Task objective — The records that follow are to be reproduced exactly. Any pictures in them are left out.

(Stored items from a collection)
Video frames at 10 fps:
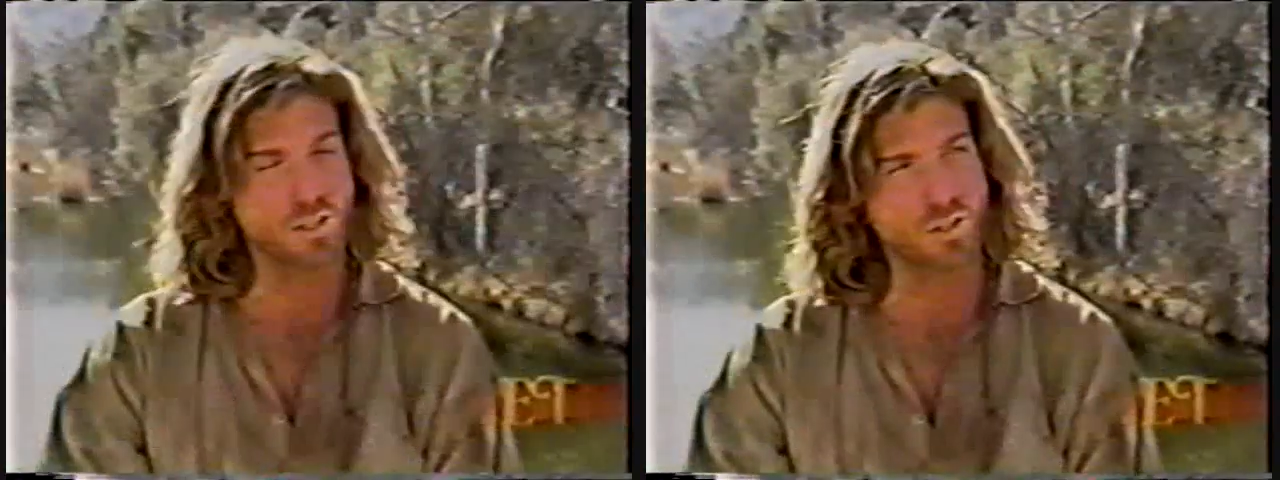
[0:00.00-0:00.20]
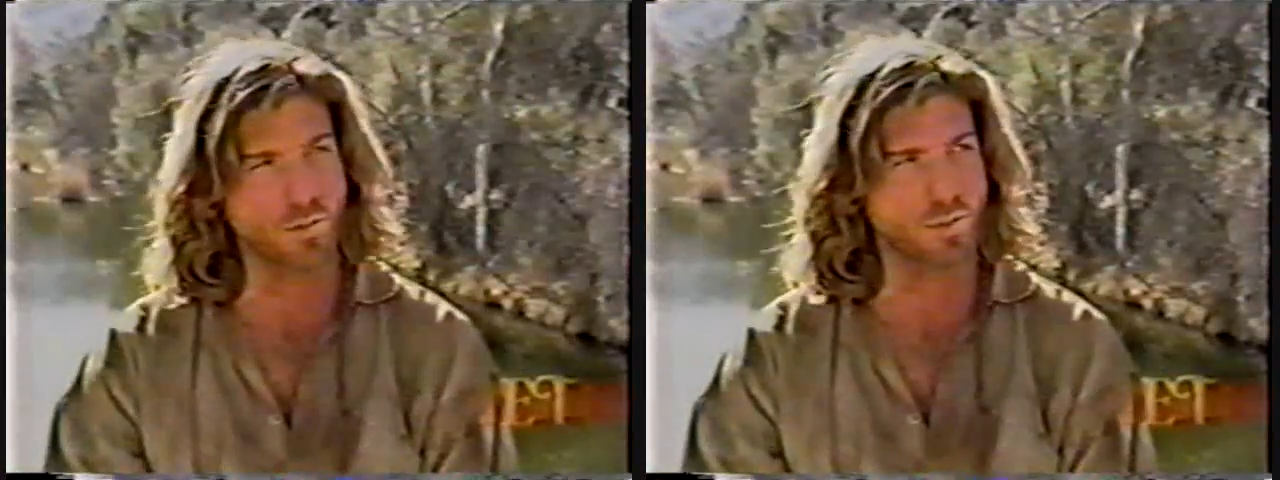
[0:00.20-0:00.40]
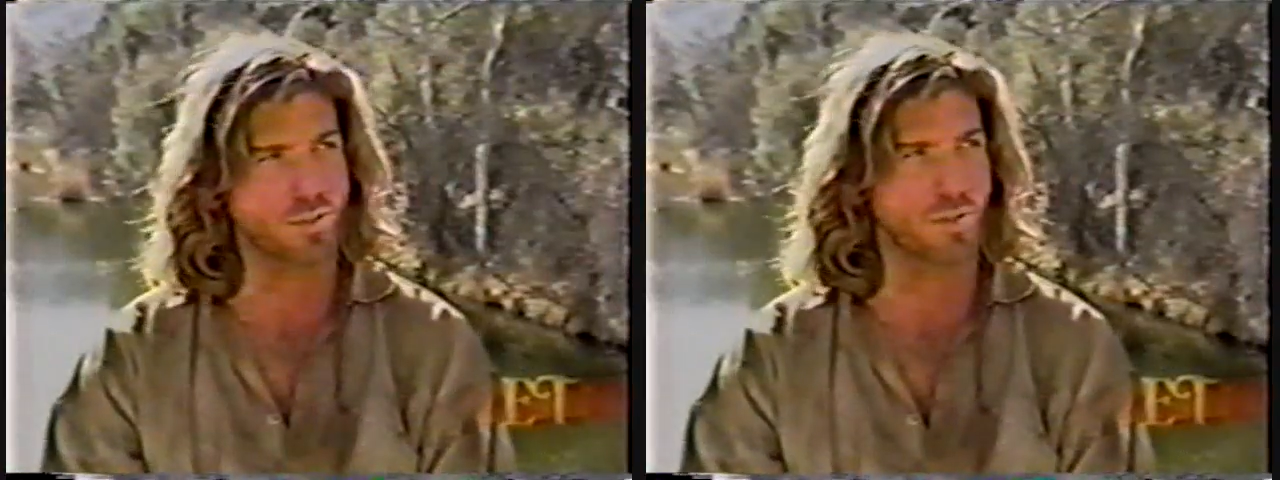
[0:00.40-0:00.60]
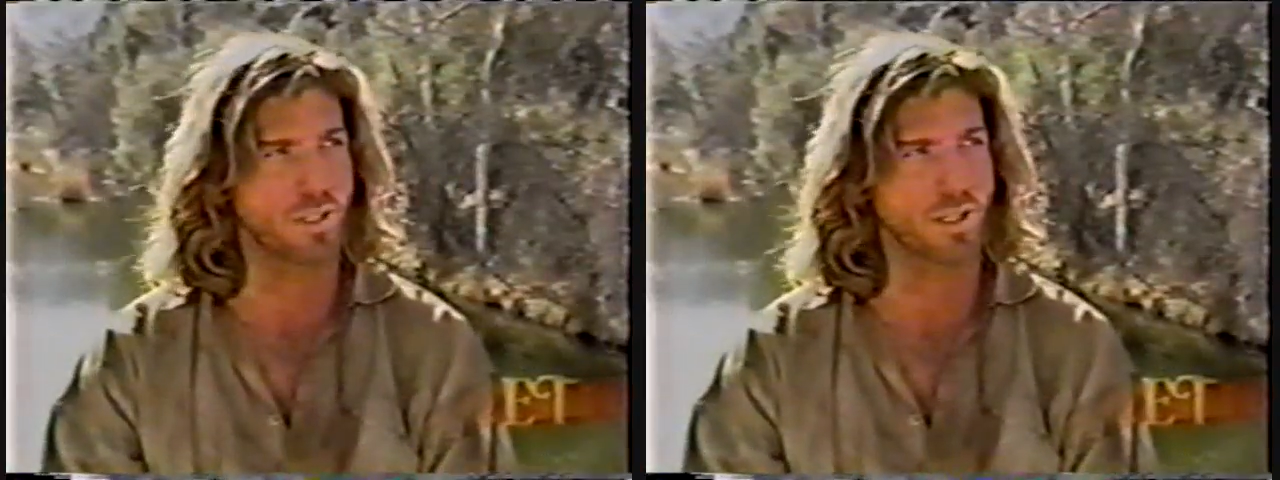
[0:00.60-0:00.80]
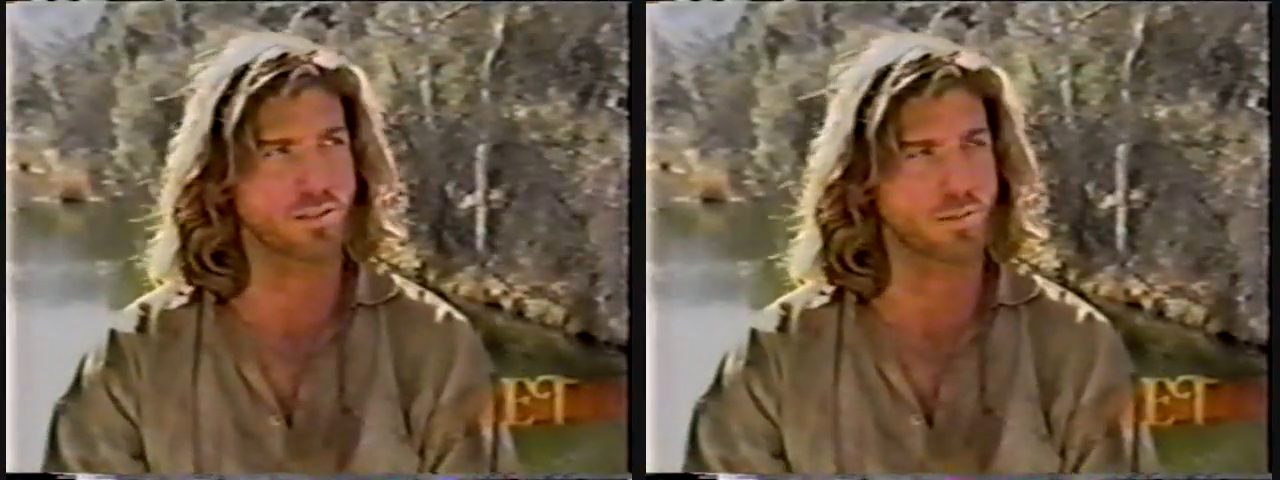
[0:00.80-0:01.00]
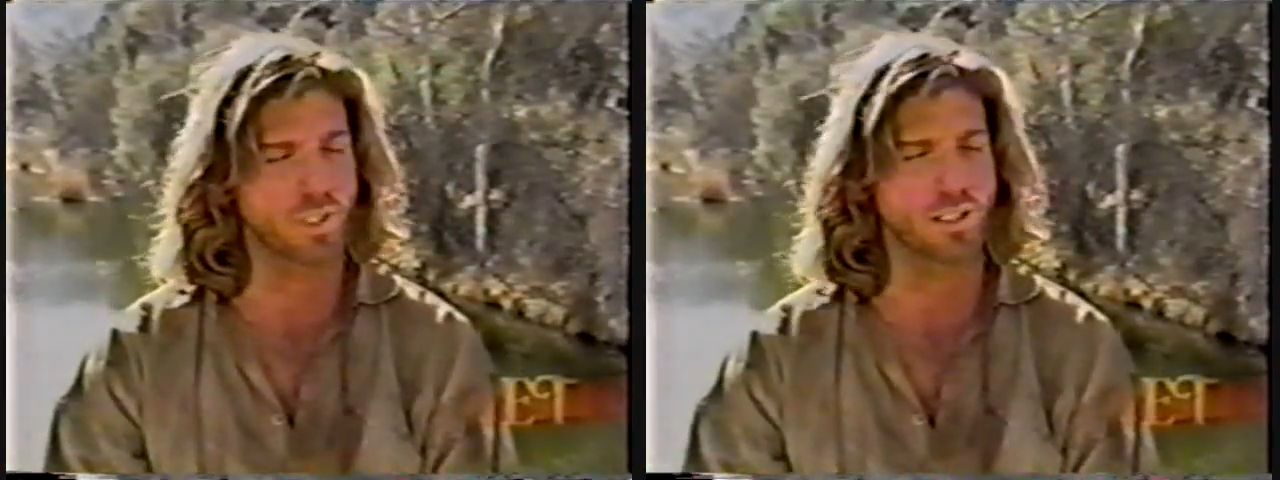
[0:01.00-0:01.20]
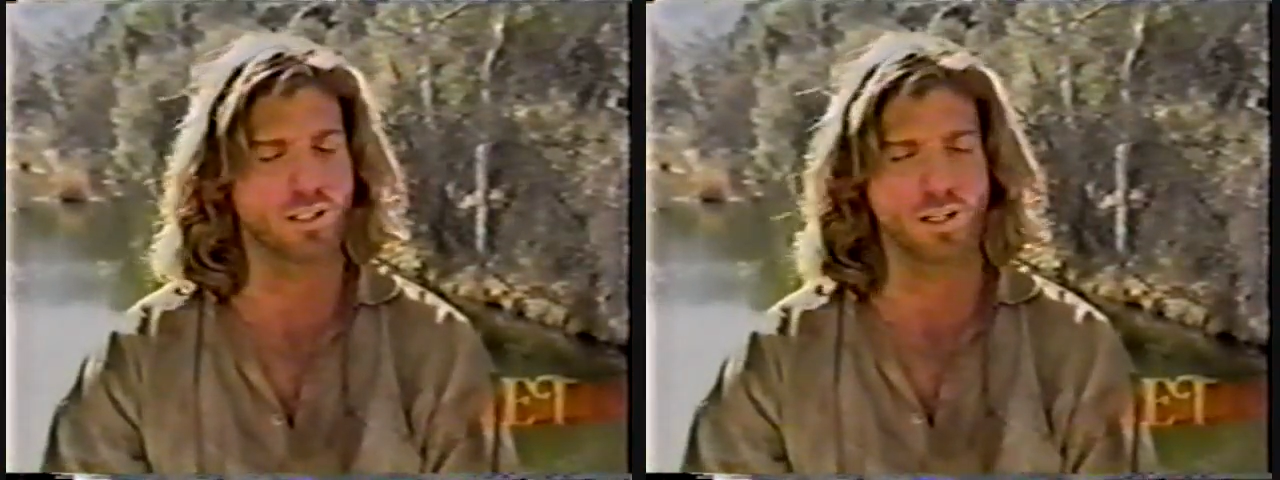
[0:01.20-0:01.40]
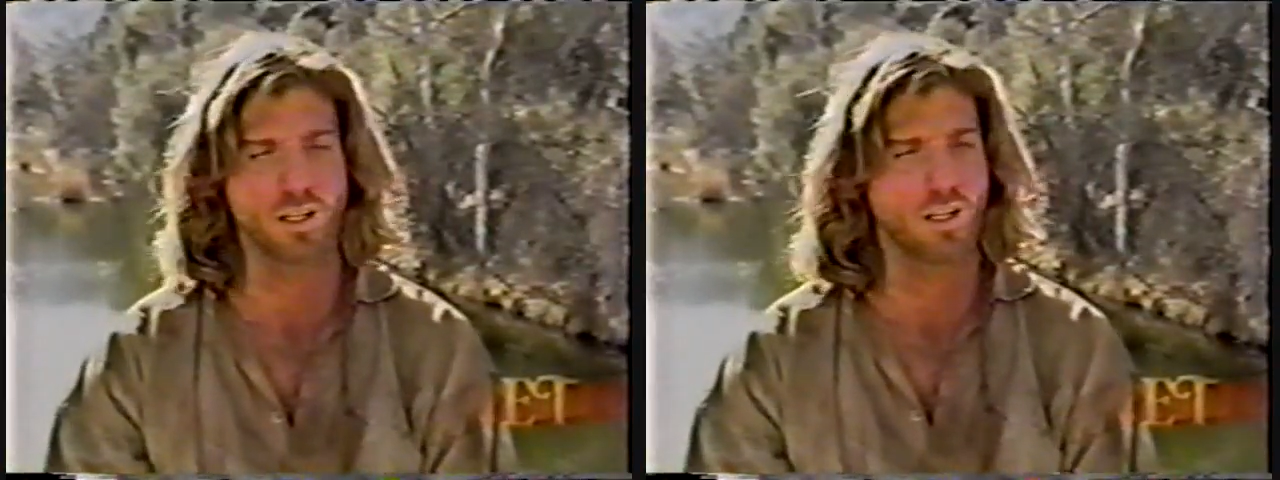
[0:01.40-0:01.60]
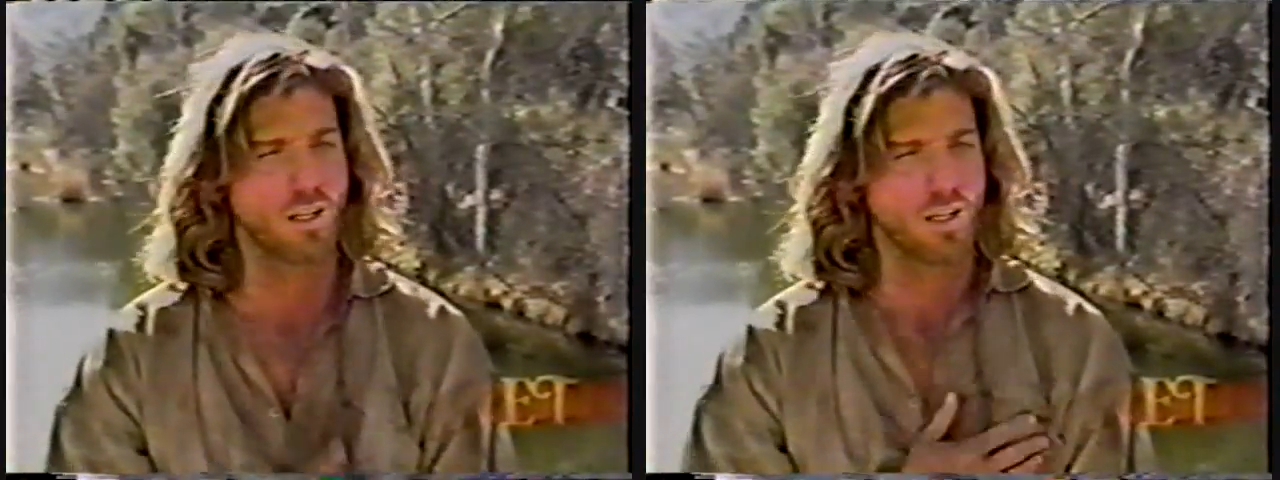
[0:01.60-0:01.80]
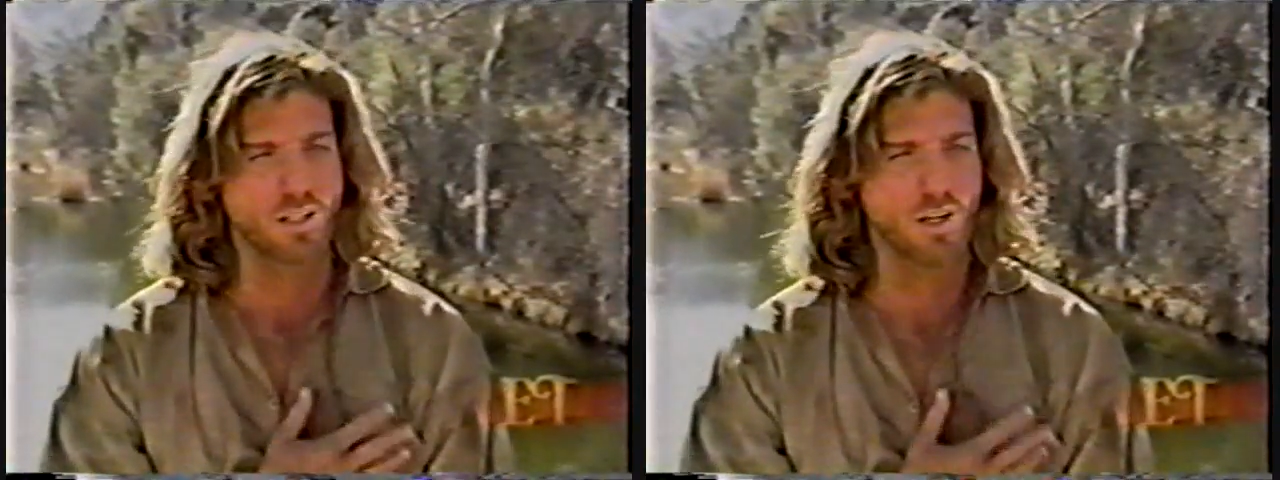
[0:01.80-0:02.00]
Jane was sitting right next to me, and
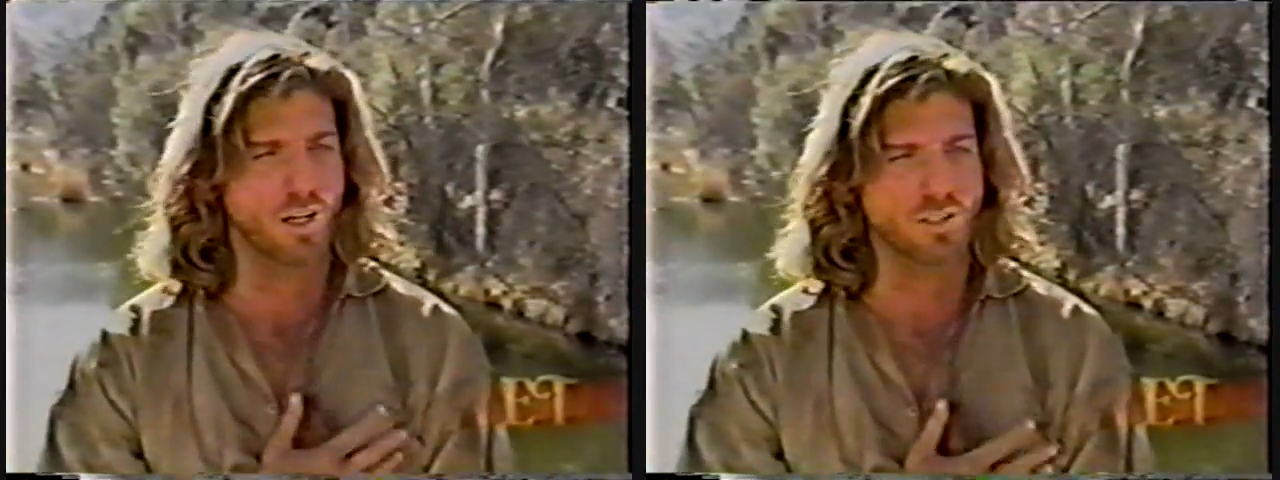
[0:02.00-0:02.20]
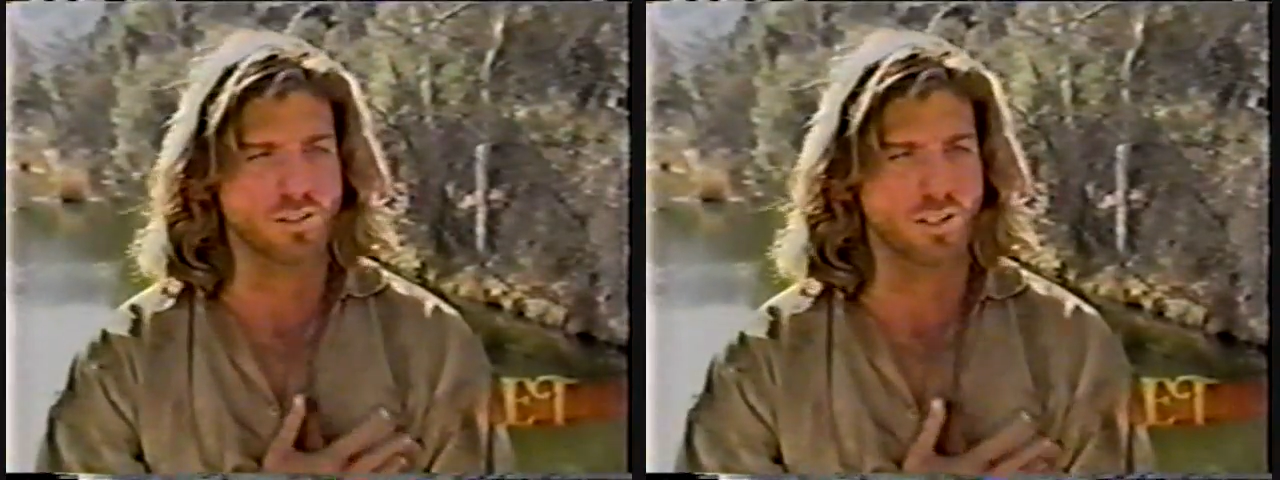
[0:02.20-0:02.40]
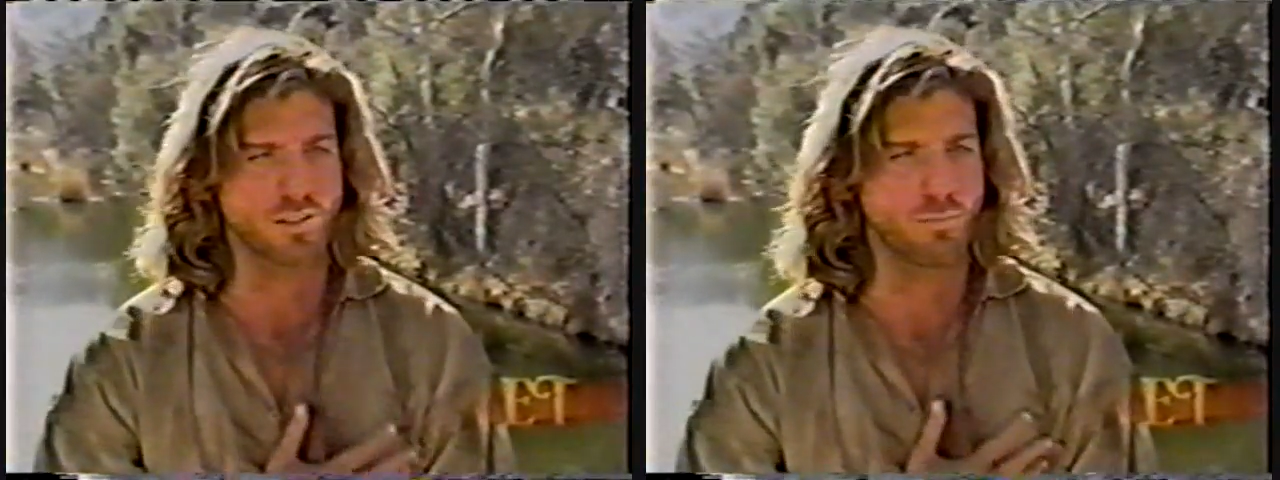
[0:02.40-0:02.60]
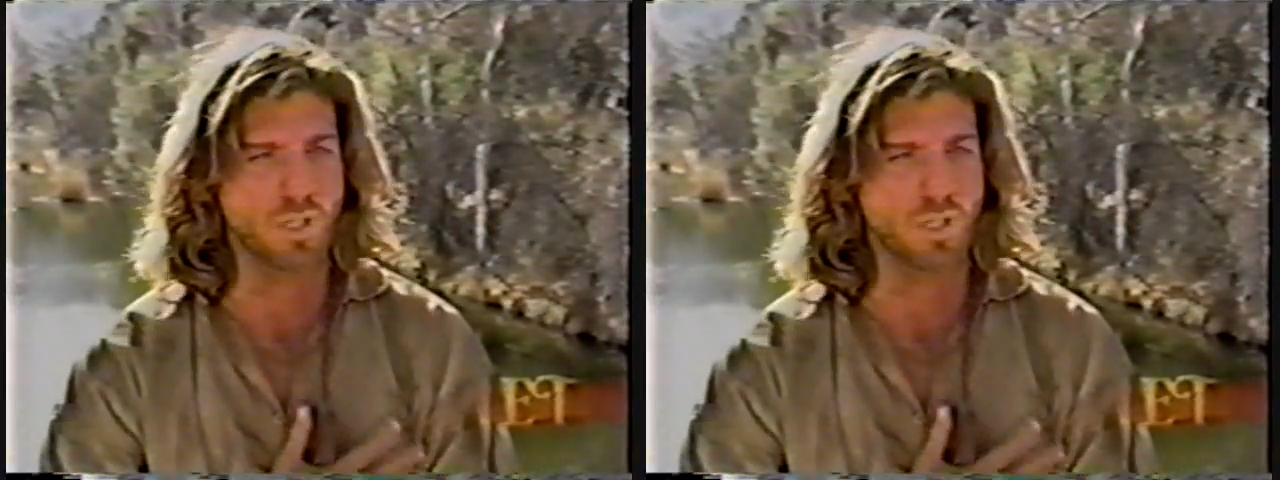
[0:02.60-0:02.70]
your heart just starts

Response for this exercise —
Video frames at 10 fps:
[0:00.00-0:00.20]
[0:00.20-0:00.40]
[0:00.40-0:00.60]
[0:00.60-0:00.80]
[0:00.80-0:01.00]
[0:01.00-0:01.20]
[0:01.20-0:01.40]
[0:01.40-0:01.60]
[0:01.60-0:01.80]
[0:01.80-0:02.00]
Jane was sitting right next to me, and
[0:02.00-0:02.20]
[0:02.20-0:02.40]
[0:02.40-0:02.60]
[0:02.60-0:02.70]
your heart just starts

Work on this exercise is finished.